No...6.5" is not too thick at all!!!...Great choice!!!

Yes...but it depends on the holdfasts and dogs work on any thickness...

No...I would not recommend taking off any more at all...just flatten it as minimally as possible...

It will need a robust apron and leg assembly but you can do that with inexpensive green lumber from a local mill...

*More detail if you want it...
*
There is a great deal of debate, as you have noted, on this topic...and 3" is a bare minimum in the traditional tool use circles and shops I frequent myself...with 4" being preferred as a minimum...

I personally see work benches almost like "shoes" they have to fit the foot...and benches have to fit your wants and needs...

I have and love tradtional workbench myself...From "Roman Style" all the way to "Shaving Horse" styles and everything in between. On this New Years "to-do List" is quite a few of them to be made...
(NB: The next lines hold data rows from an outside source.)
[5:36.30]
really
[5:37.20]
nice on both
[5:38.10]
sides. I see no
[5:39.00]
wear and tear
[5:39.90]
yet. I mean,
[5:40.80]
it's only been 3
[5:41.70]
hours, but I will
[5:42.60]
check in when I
I see many today as a variation (for the most part) of the classic traditional European workbenches like the Roubo. 

I do recommend 4" to those that ask as the bare minimum...*but again its a personal choice*...for sure and I don't know how you work, what styles you prefer and/or how much of it you plan on doing...???...For example when I get into the "Asian Stuff" I often get into, I'm sitting on the floor with crossed legs and working off a clamping stump style bench and or "planing beam" which again starts at 4" square and goes up from there...

I don't think I have ever built a workbench thinner than 4" myself (not to be confused with a "worktable" for a shop which starts at 2" in thickness and goes up to 3".)...and...I prefer (as we will be building this year) those that are 6" to 12" thick...!!! The mass is wonderful for all manner of work that we do...and could be looked at as a mixed medium bench for not only stone work, and blacksmithing but heavy wood working as well...
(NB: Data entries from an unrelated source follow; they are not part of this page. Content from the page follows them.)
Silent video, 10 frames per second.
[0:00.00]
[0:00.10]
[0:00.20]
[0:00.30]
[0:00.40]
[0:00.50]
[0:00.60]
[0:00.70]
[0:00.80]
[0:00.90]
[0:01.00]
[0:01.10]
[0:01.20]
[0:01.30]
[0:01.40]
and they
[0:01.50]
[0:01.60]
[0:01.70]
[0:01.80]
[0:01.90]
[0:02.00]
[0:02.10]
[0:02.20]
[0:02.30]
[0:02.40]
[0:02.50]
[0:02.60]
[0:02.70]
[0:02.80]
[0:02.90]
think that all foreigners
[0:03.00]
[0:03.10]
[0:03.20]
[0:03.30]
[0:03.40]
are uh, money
I can share that any that I know of that have take the time to build a contemporary version of a massive traditional work bench have never shared any negative perspectives about them at all...only positive.

I would also note that these thicker versions last generations, can be resurface and hold a great deal of "resale value" even out of the workshop and into the boutique market and culinary arts arena as food prep surfaces should you ever care to sell it and/or build another even more specifically tailored to how you work...
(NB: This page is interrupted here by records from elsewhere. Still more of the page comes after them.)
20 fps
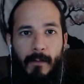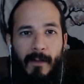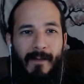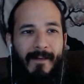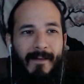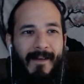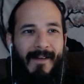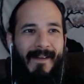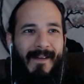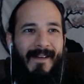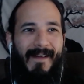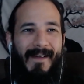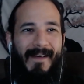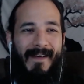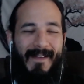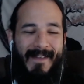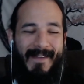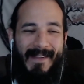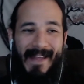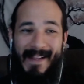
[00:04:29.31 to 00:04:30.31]

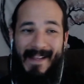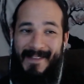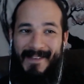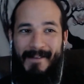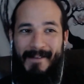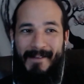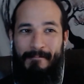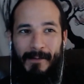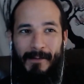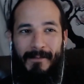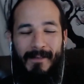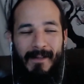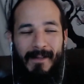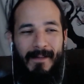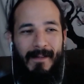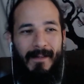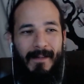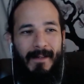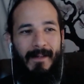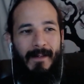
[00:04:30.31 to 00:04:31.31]
It's that simple.
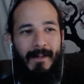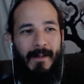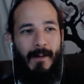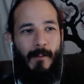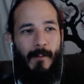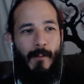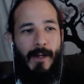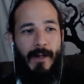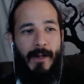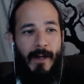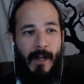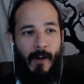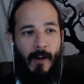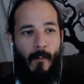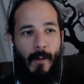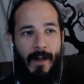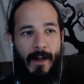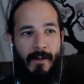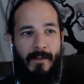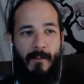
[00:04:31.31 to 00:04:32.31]
We are not
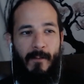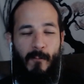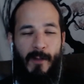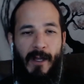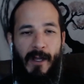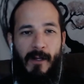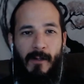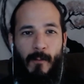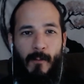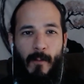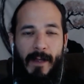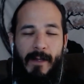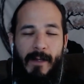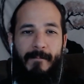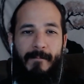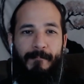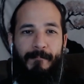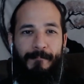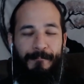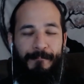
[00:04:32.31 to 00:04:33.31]
aware that we are
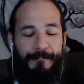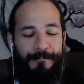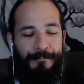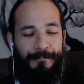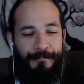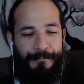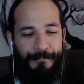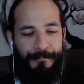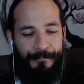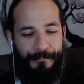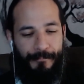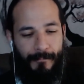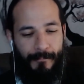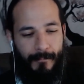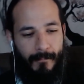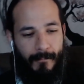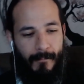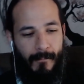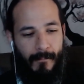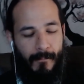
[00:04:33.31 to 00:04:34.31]
aware.
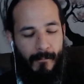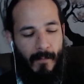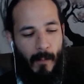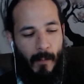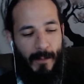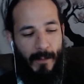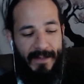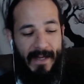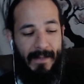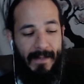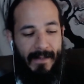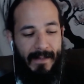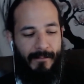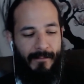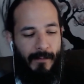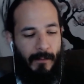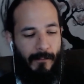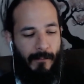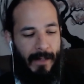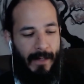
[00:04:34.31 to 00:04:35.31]
We take that
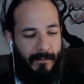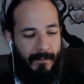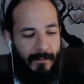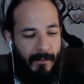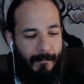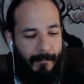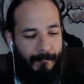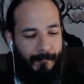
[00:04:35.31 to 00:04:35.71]
for granted.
As for filling the checks and voids that can develop in some heavy timber...there are countless creative and artful ways to do that which also typically are much easier and more enduring than more modern approaches. I offer "Kintsugi 金継ぎ" as something to consider in ways of thinking about and methods for filling those voids. The attached link is just a tip of the "iceberg" for creative (and easy) ways of doing such work. We actually build our bench and tables with only...green lumber...so expect such augmentation over the first few seasons of use...

Love to see pictures of your final choice for the Workbench...:grin:


----------



## Chris Curl (Jan 1, 2013)

I used 2x6s, construction lumber, and ripped off the rounded edges, so it is a tad over 5" thick. I left it at 8' long (approximately, after cleaning up the ends), and 24" wide. The thing is a beast, and weighs about 350lbs. That said, the wood is soft, and mars easily. But it is as stable as you can get, and doesn't budge or rake even a little.

https://www.woodworkingtalk.com/f2/roubo-bench-build-172394/


----------



## montybz (Dec 28, 2018)

Wow, great reply and good advice. Thanks so much. I can't wait to get to work on it, chomping at the bit. Take care


----------



## Tony B (Jul 30, 2008)

For those of you that want a traditional workbench with a what I call a really thick top, like 3" or more, I can understand it if you want it "just because...." That's great.

My question is .....do some of you really feel a 'need' for such a bench? If so, what kind of woodworking do you do. Just curious.


----------



## WesTex (Jan 5, 2014)

For hand planing, chopping mortises, sawing dovetails, and such, having a bench that doesn’t budge at all is, to me, almost a necessity. 

At 22” wide x 90” long x 4” thick with a front coffin vise, an end vise & plenty of dog/holdfast holes I have yet to find a clamping situation I could not solve.










Sent from my iPhone using Tapatalk


----------



## Tony B (Jul 30, 2008)

*Free Standing Base?*

Is your base free standing with the top resting on it and do you have rails on the base with slots to affix the top?


I just noticed something between the end legs, are they threaded rods?


----------



## Chris Curl (Jan 1, 2013)

Tony B said:


> For those of you that want a traditional workbench with a what I call a really thick top, like 3" or more, I can understand it if you want it "just because...." That's great.
> 
> My question is .....do some of you really feel a 'need' for such a bench? If so, what kind of woodworking do you do. Just curious.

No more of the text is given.